On assumption of office, he:

1. Enacted a law that prohibited and prescribed a 30 year jail term for insulting the president or a cabinet minister.

2. Threatening the president became punishable with death by execution.

3. He killed his minister of foreign affairs in 1969 by throwing him out of a window.

4. He took photographs of the dying minister himself and showed them to John Barnes, a Newsweek magazine journalist.

5. He said his country didn’t need electricity in his absence and will compulsorily turn the whole nation into total blackout each time he travels.

6. He killed over 50,000 political opponents and ex-boyfriends and ex-husbands of his numerous mistresses.

7. He got 99 percent “yes” from a referendum and consolidated all legislative, judicial and executive powers in his hands.

8. In 1972, he declared himself the life President of the country and declared a one-party State.

9. He officially prohibited the use of the word “intellectual.”

10. He banned the wearing of eyeglasses and punished wearers with executions.

11. He banned the wearing of western clothes, eating western food, and the use of western medicine.

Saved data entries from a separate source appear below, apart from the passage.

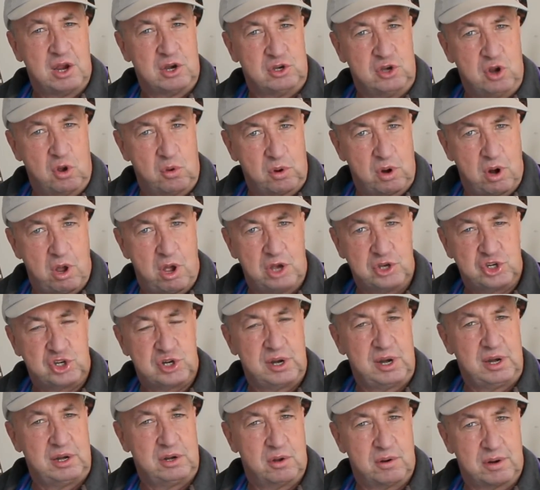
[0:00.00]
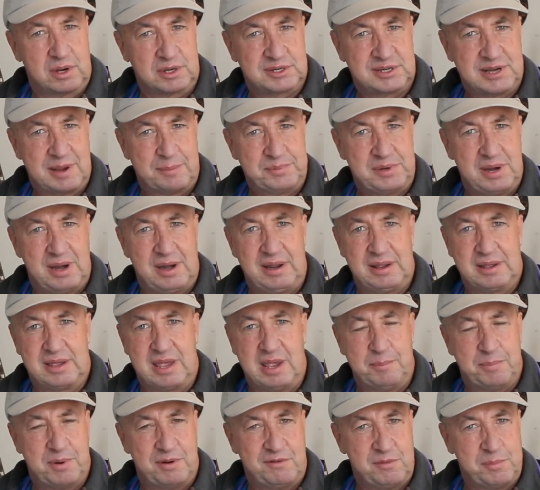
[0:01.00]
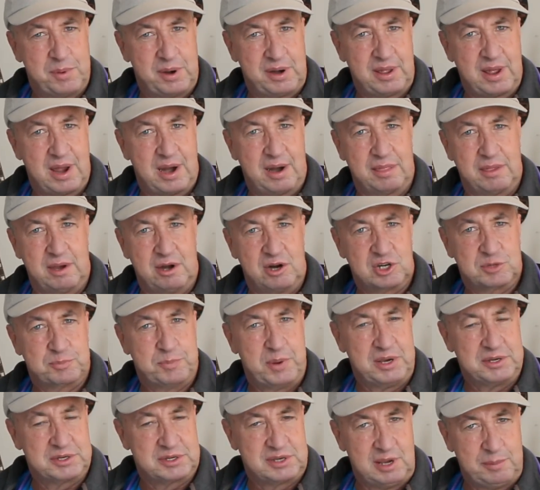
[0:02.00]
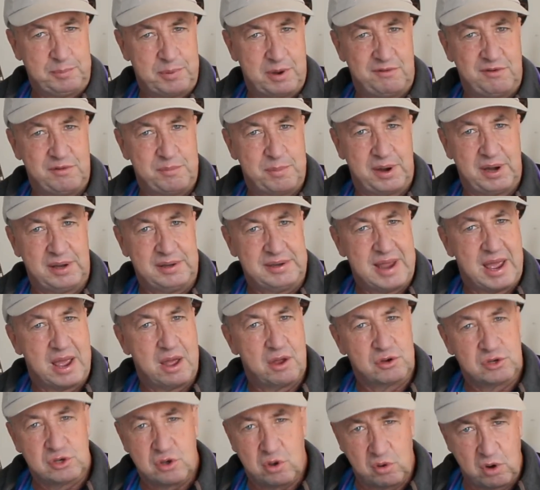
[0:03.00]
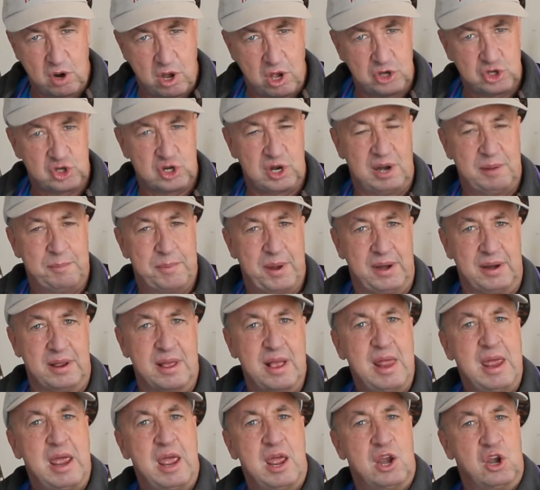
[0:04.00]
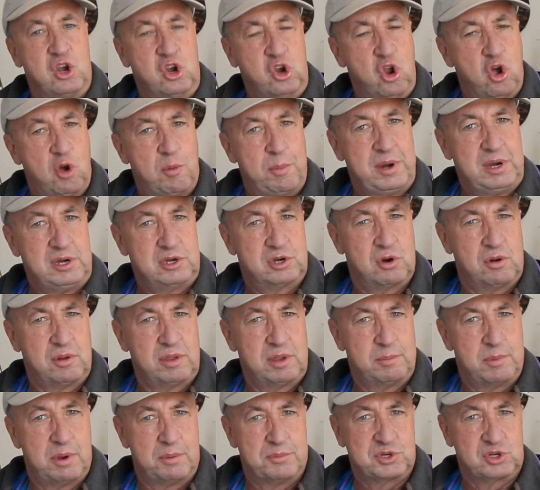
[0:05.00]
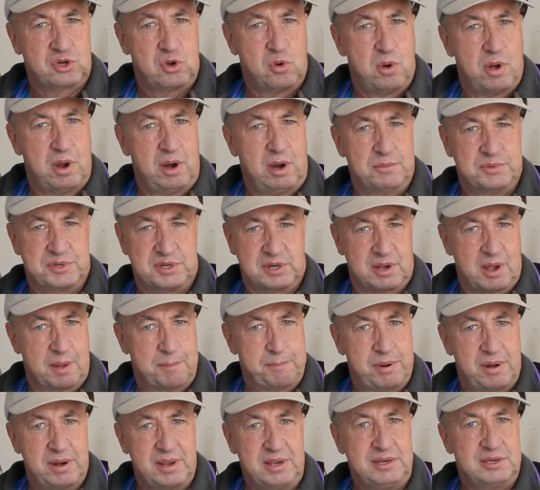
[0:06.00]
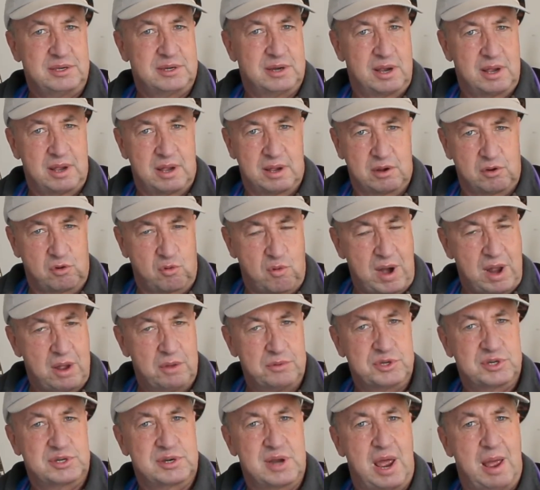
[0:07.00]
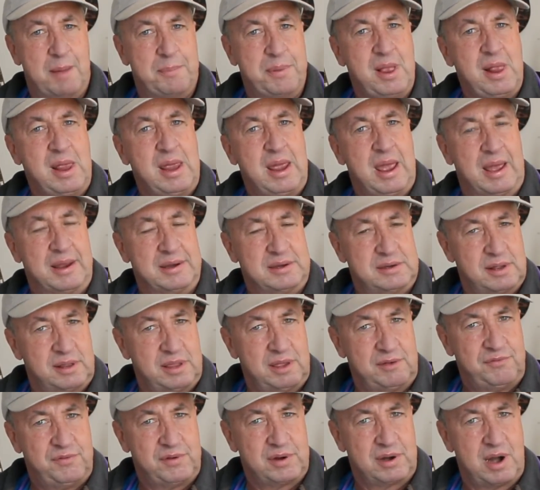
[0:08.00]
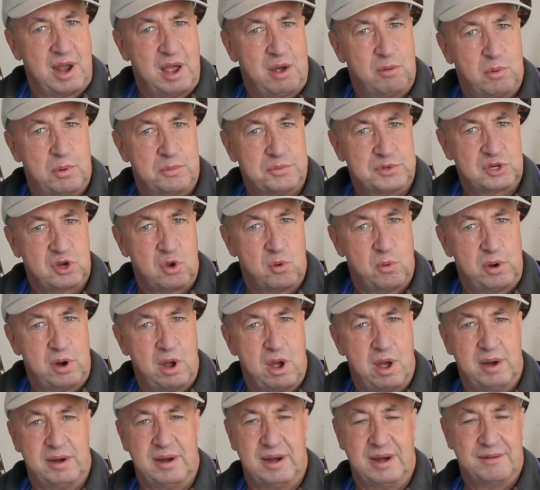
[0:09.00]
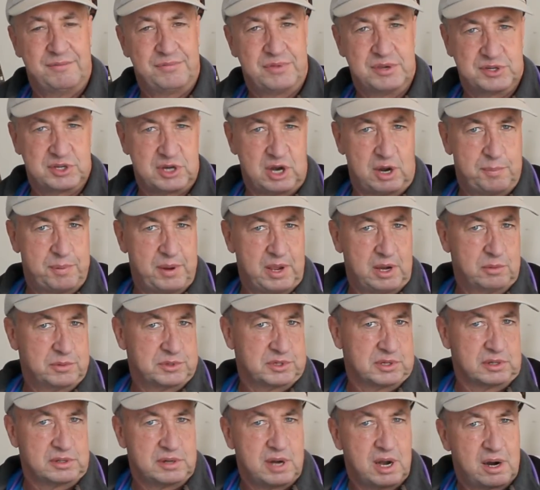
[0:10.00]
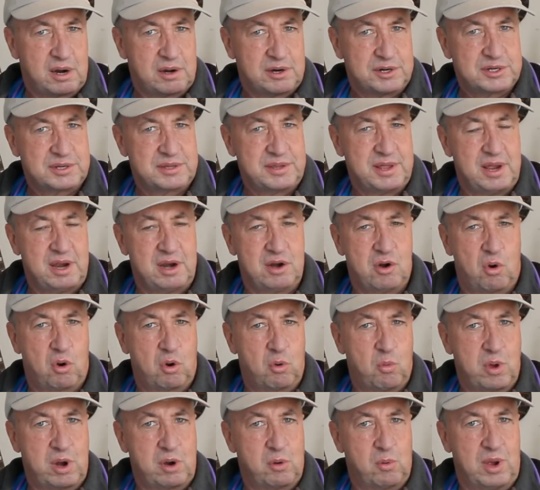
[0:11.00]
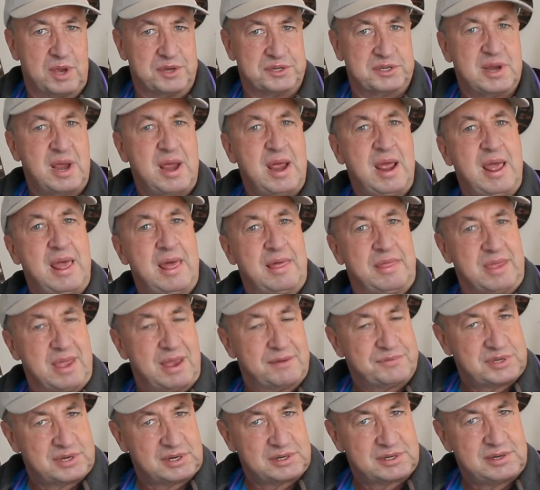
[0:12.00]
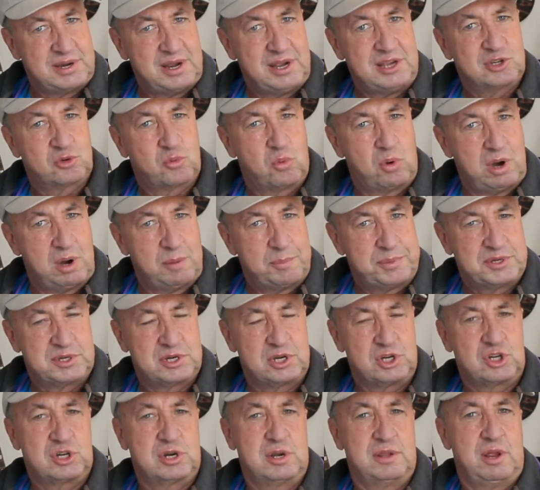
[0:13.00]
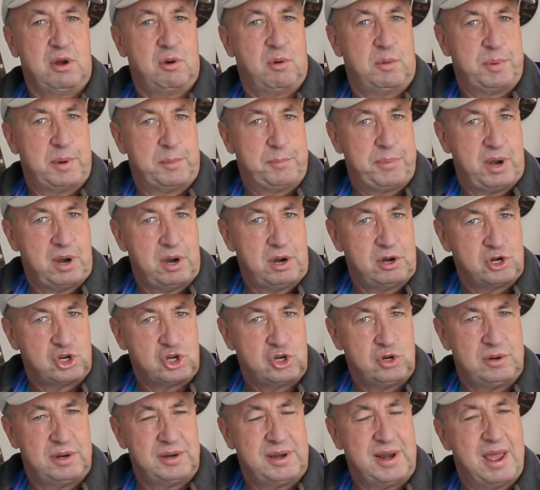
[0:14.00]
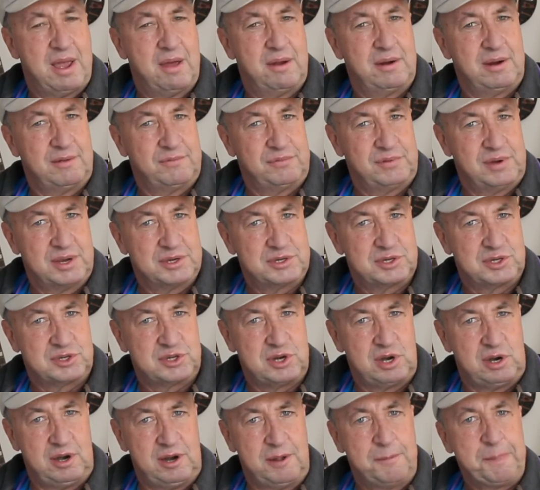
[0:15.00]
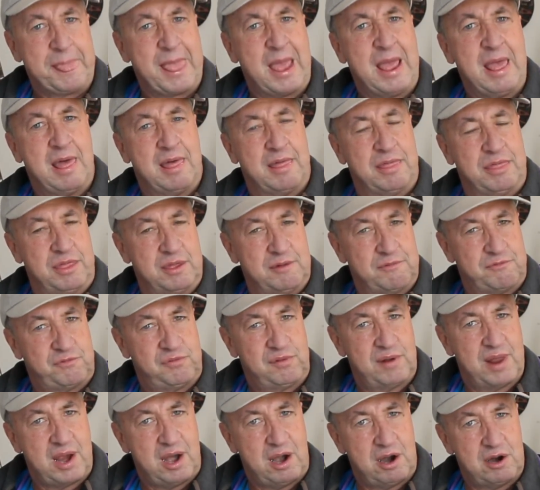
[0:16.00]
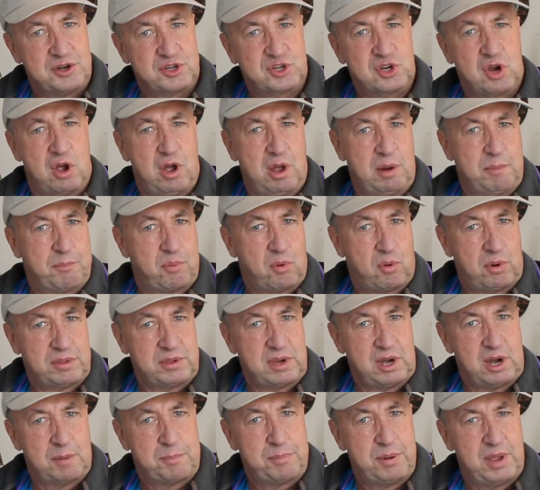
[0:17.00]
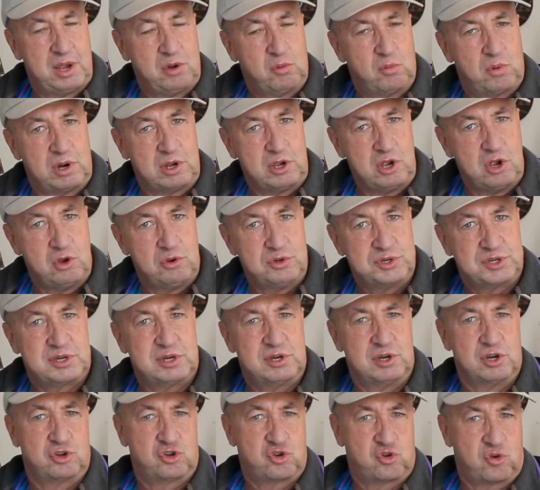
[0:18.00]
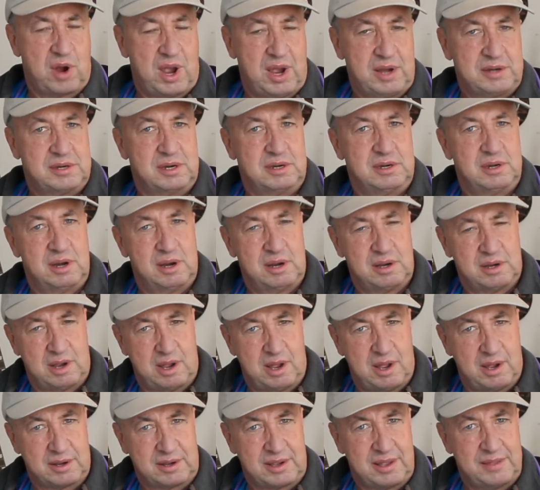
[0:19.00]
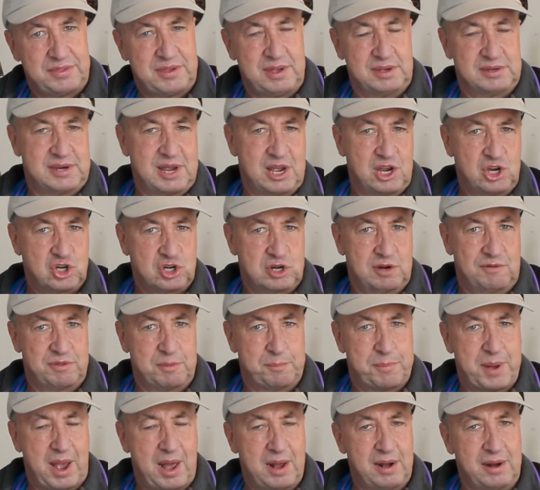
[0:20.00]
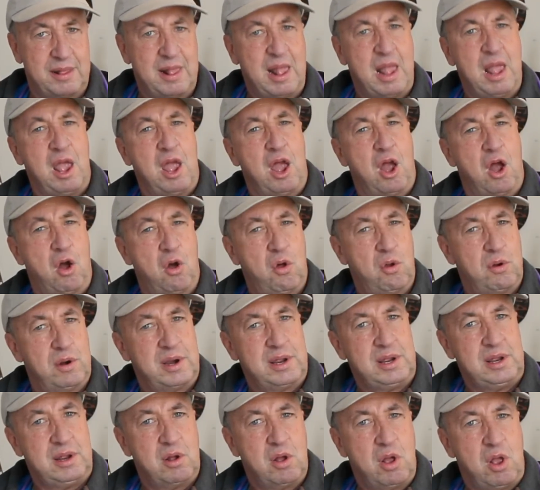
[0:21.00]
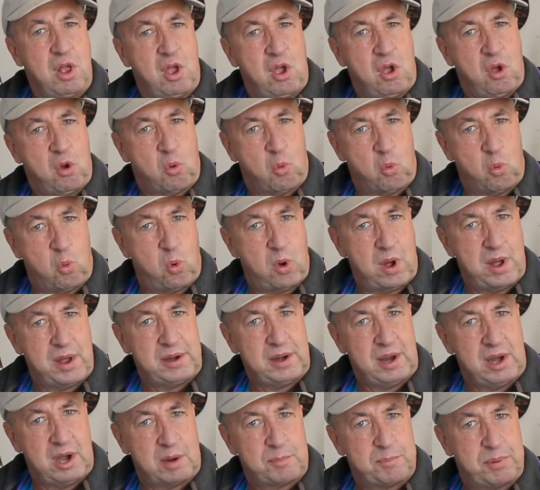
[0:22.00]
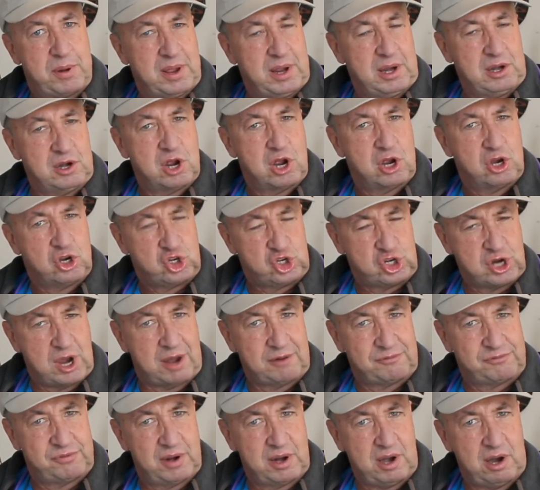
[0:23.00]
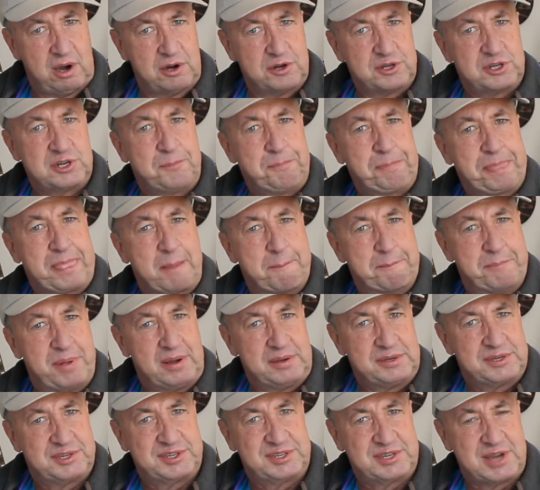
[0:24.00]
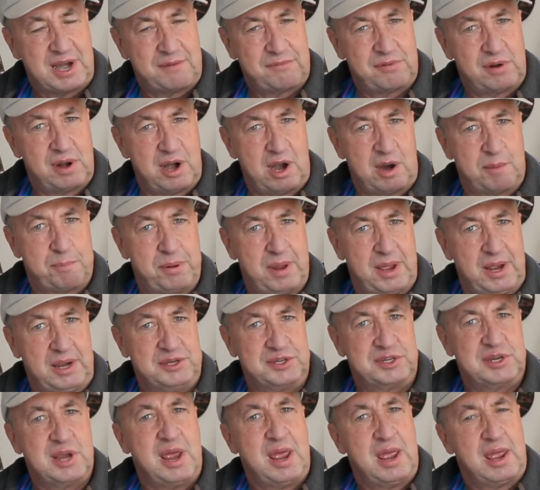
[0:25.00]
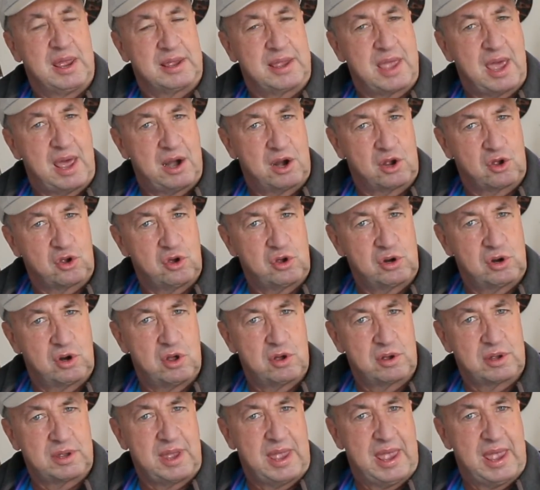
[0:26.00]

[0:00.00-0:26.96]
Don't launch any. Don't accept any. Keep everybody out of the airspace. Keep everybody down. Don't launch anybody. Nobody told them what was going on. It was a complete ground stop until they figured out what was going on and if this airplane was a terrorist thing or what it was. The F-16s were in position. They were prepared to shoot it down if necessary. The flares on board the airplane were used to try to get the attention of the pilot. Only one airplane shot flares, but several airplanes got a good look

12. He closed hospitals and advocated for the use of traditional medicine.

13. He banned Christianity and demanded the recitation of “There is no other God than Macias.”

14. He killed his Central Bank Governor, and took the country’s treasury away from Malabo, the nation’s capital, to his ancestral village of Mongomo.

15. His country home was complete with a fortified prison where it was alleged he personally executed some inmates.

16. Cabinet Ministers were directed to personally travel from Malabo to Mongomo, to get funds for the running of their departments. Several did not return alive.

17. His 37-year-old nephew, Teodoro Obiang Nguema, who was the commander of the National Guard, sent six of his men to request money for his unit’s salaries, and the President ordered that they should all be shot.

18. His nephew got infuriated, organized a coup and overthrew his uncle on August 3, 1979. He took over the government in Malabo.

19. After hearing of his overthrow and expected arrest, Macias reportedly set 100 million dollars on fire, and fled his village with another 4 million dollars in his car.

20. He was quickly captured after a woman in the village found him resting under the shade of a tree inside the bush, eating sugarcane.

21. He was tried, found guilty of several crimes and executed at age 55 on September 29, 1979.

22. His nephew who took over has also turned into a brutal dictator that has ruled the country with iron fist since 1979, till date and has appointed his own son as Vice President and successor.

23. Lastly, don’t also forget that, Balthazar Engonga (the fuckative), whose leaked sex tapes showed him sleeping with over 400 women, is also a nephew of the current Equatorial Guinea’s President.